Scientific Computing & Visualization | Documentation | Tutorials | Multiprocessing by Message Passing MPI

This Site

Multiprocessing by Message Passing MPI

Example 1.3 Integration with MPI Nonblocking Send

Until a matching receive has signaled that it is ready to receive, a blocking send will continue to wait. In situations where work following the send is not dependent on the safe arrival of the message to proceed, it would be more efficient to use nonblocking send so that work following the send statement can start right away while the send process is pending.
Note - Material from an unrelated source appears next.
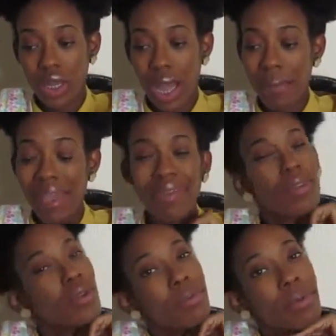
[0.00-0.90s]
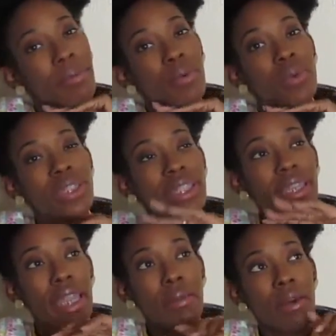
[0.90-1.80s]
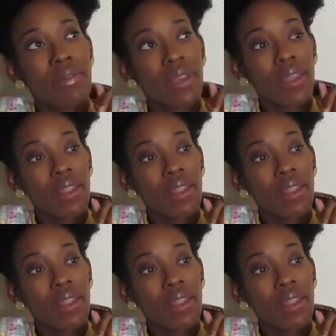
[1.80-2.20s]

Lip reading: I'm gonna have to remember what's the name of it.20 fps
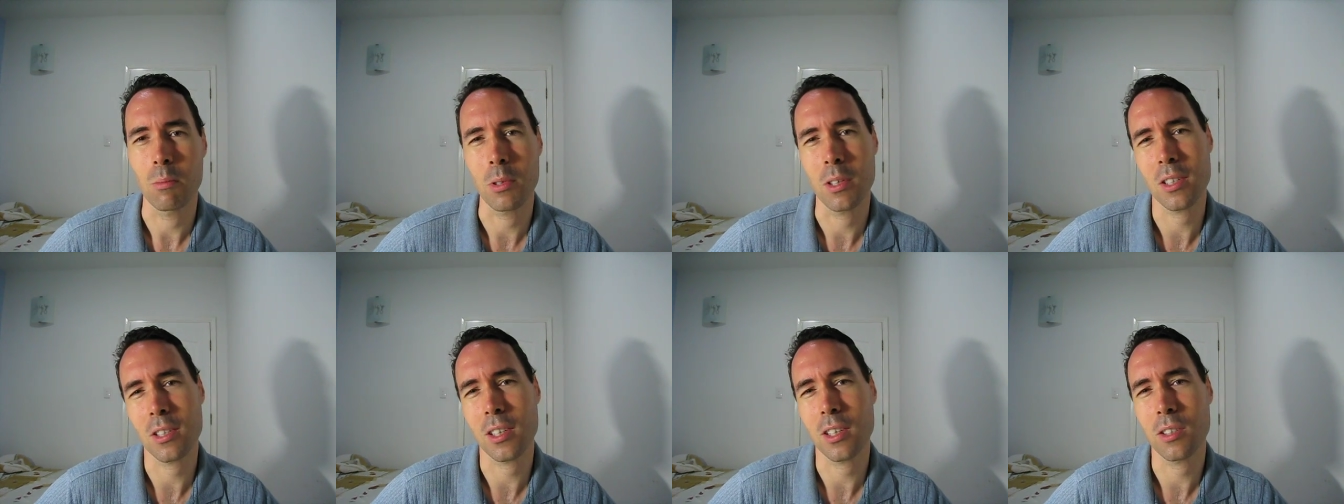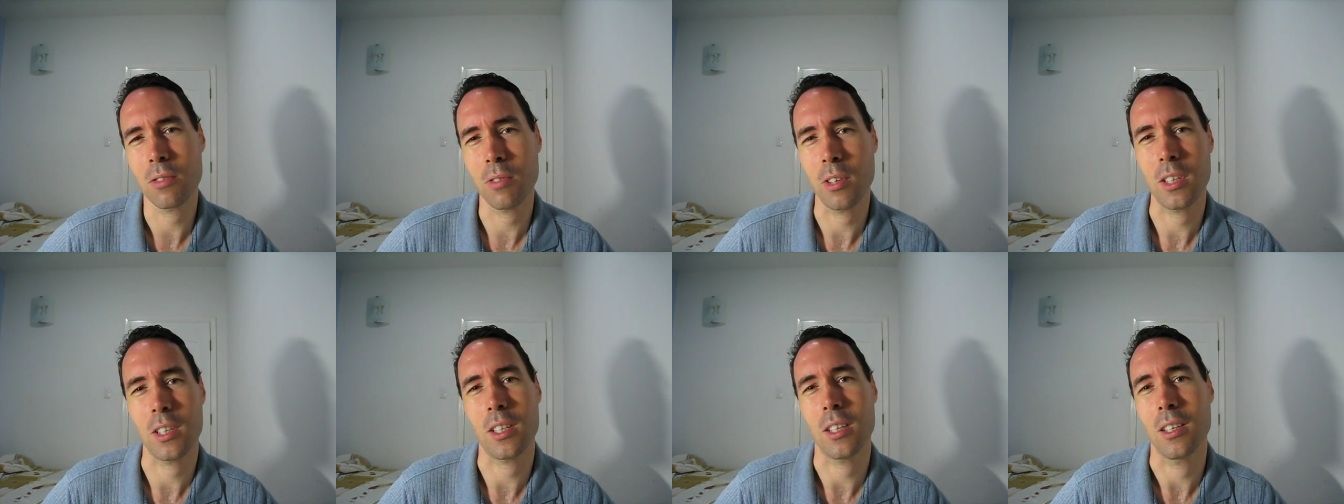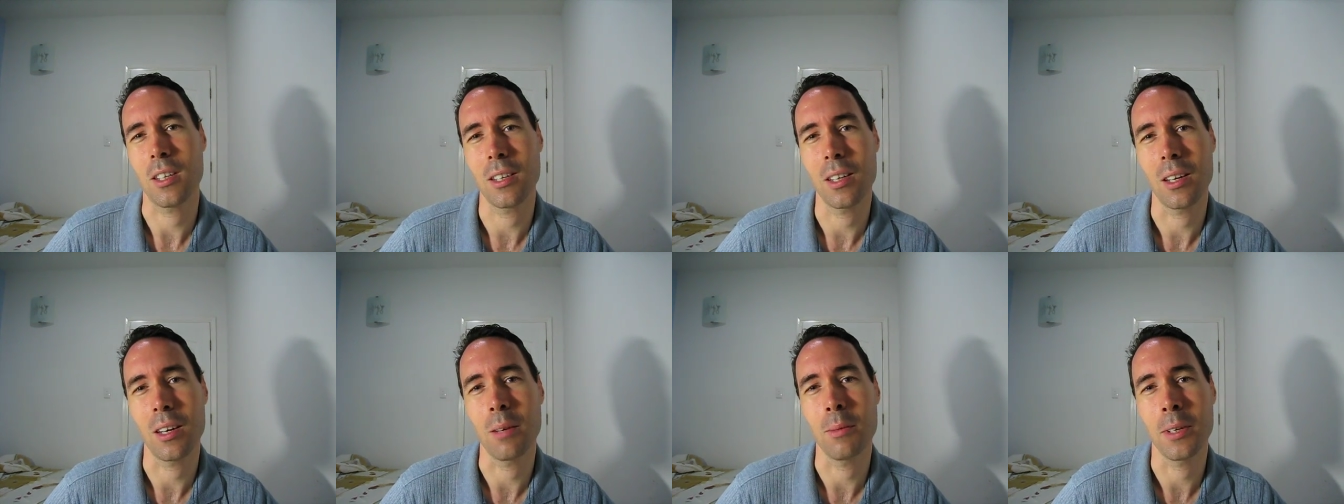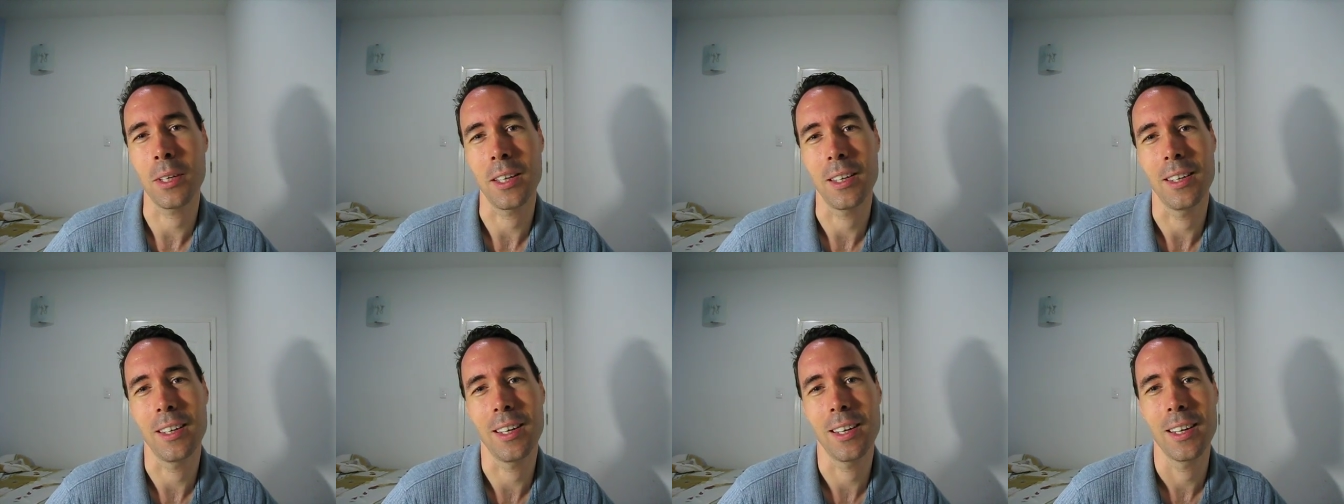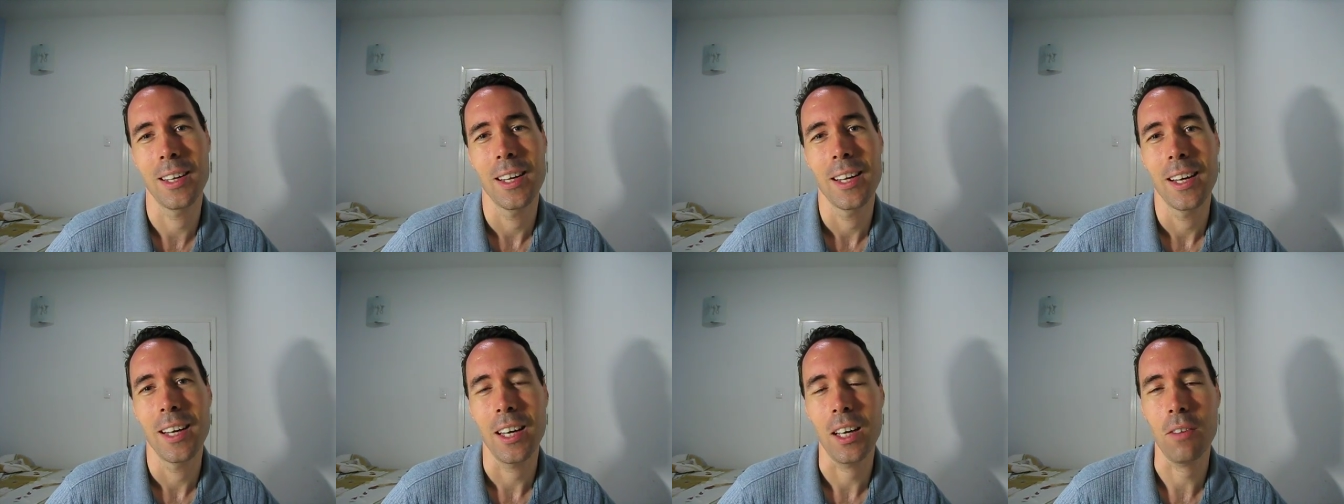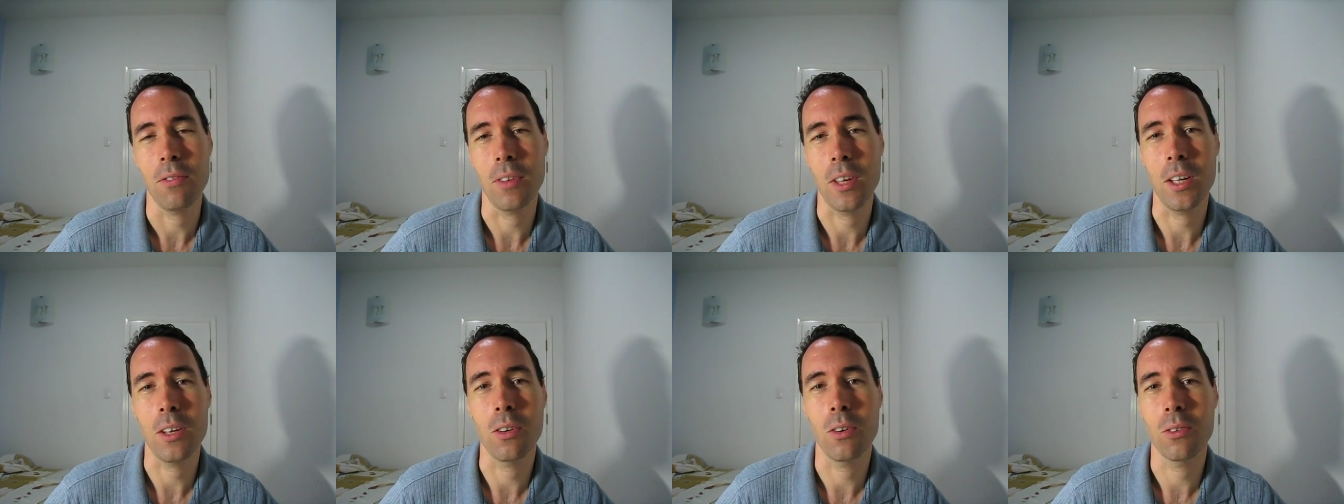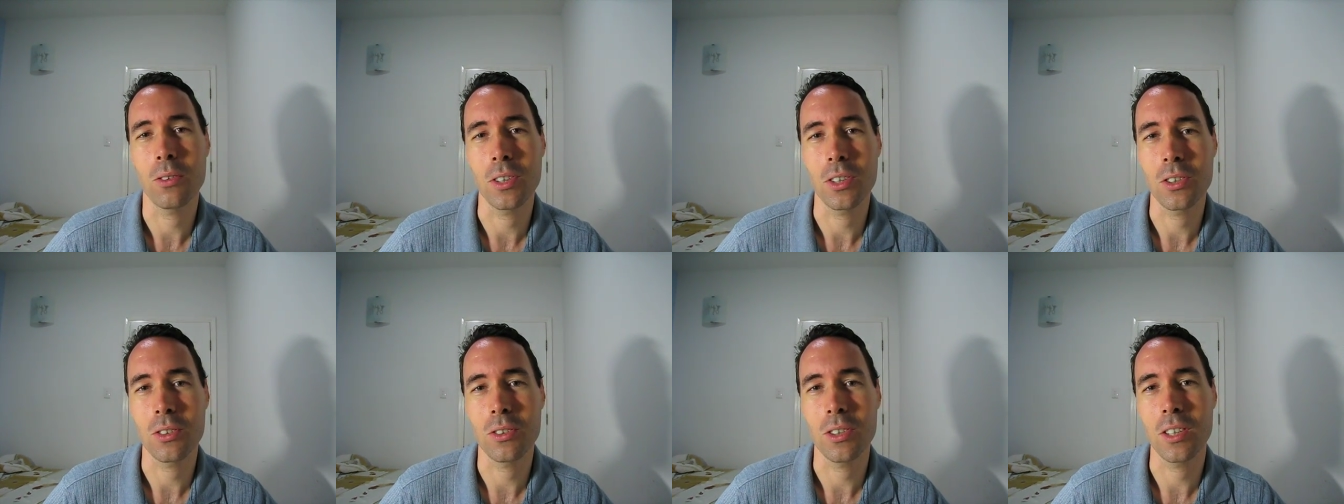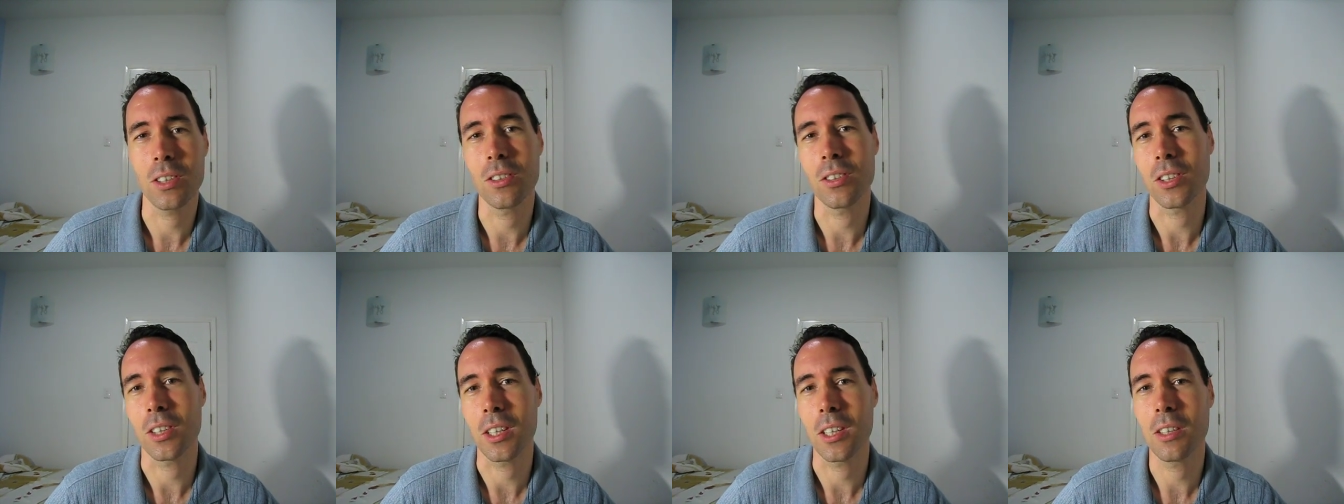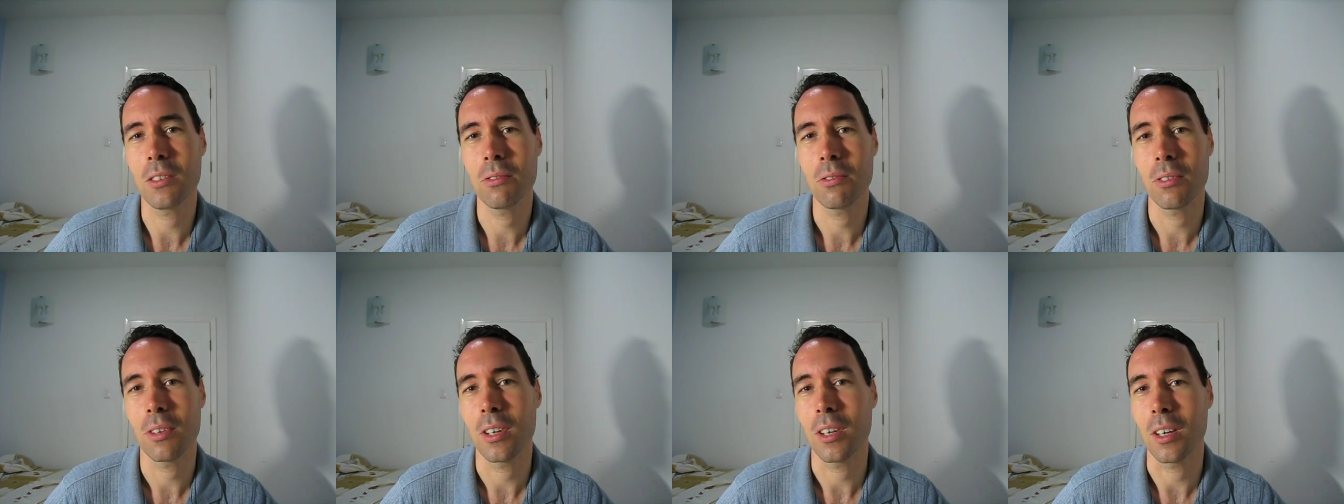Because let's face it, I mean, if they know that you need to leave,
In this example, the point-to-point blocking MPI_Send used in the preceding example is replaced with the nonblocking MPI_Isend subroutine to enable work to proceed while the send process is waiting for its matching receive process to respond.

Example 1.3 Fortran code

Example 1.3 Fortran Code

      Program Example1_3
c#######################################################################
c#
c# This is an MPI example on parallel integration
c# It demonstrates the use of :
c#
c# * MPI_Init, MPI_Comm_rank, MPI_Comm_size, MPI_Finalize
c# * MPI_Recv, MPI_Isend, MPI_Wait
C# * MPI_ANY_SOURCE, MPI_ANY_TAG
c#
c# Dr. Kadin Tseng
c# Scientific Computing and Visualization
c# Boston University
c# 1998
c#
c#######################################################################
      implicit none
      integer n, p, i, j, proc, ierr, master
      real h, a, b, integral, pi
      integer req(1)

      include "mpif.h"  ! brings in pre-defined MPI constants, ...
      integer myid, source, tag, status(MPI_STATUS_SIZE)
      real my_int, integral_sum

      data master/0/    ! processor 0 collects integral sums from other processors

c**Starts MPI processes ...

      call MPI_Init(ierr)                              ! starts MPI
      call MPI_Comm_rank(MPI_COMM_WORLD, myid, ierr)   ! get current proc id
      call MPI_Comm_size(MPI_COMM_WORLD, p, ierr)      ! get number of procs

      pi = acos(-1.0)   !  = 3.14159...
      a = 0.0           ! lower limit of integration
      b = pi/2.         ! upper limit of integration
      n = 500           ! number of increment within each process
      tag = 123         ! set the tag to identify this particular job
      h = (b-a)/n/p     ! length of increment

      my_int = integral(a,myid,h,n)
      write(*,*)'myid=',myid,',  my_int=',my_int

      if(myid .eq. master) then               ! the following is serial
        integral_sum = my_int
        do proc=1,p-1
          call MPI_Recv(my_int, 1, MPI_REAL, 
     &       MPI_ANY_SOURCE, MPI_ANY_TAG,  ! more efficient, less prone to deadlock
     &       MPI_COMM_WORLD, status, ierr) ! root receives my_int from proc
          integral_sum = integral_sum + my_int
        enddo
      else
        call MPI_Isend(my_int, 1, MPI_REAL, master, tag,
     &     MPI_COMM_WORLD, req, ierr)     ! send my_int to master 
        call other_work('more work')  ! because of Isend, gets here immediately
        call MPI_Wait(req, status, ierr)  ! wait for nonblock send ...
      endif

c**integral_sums from all procs have been collected and summed ...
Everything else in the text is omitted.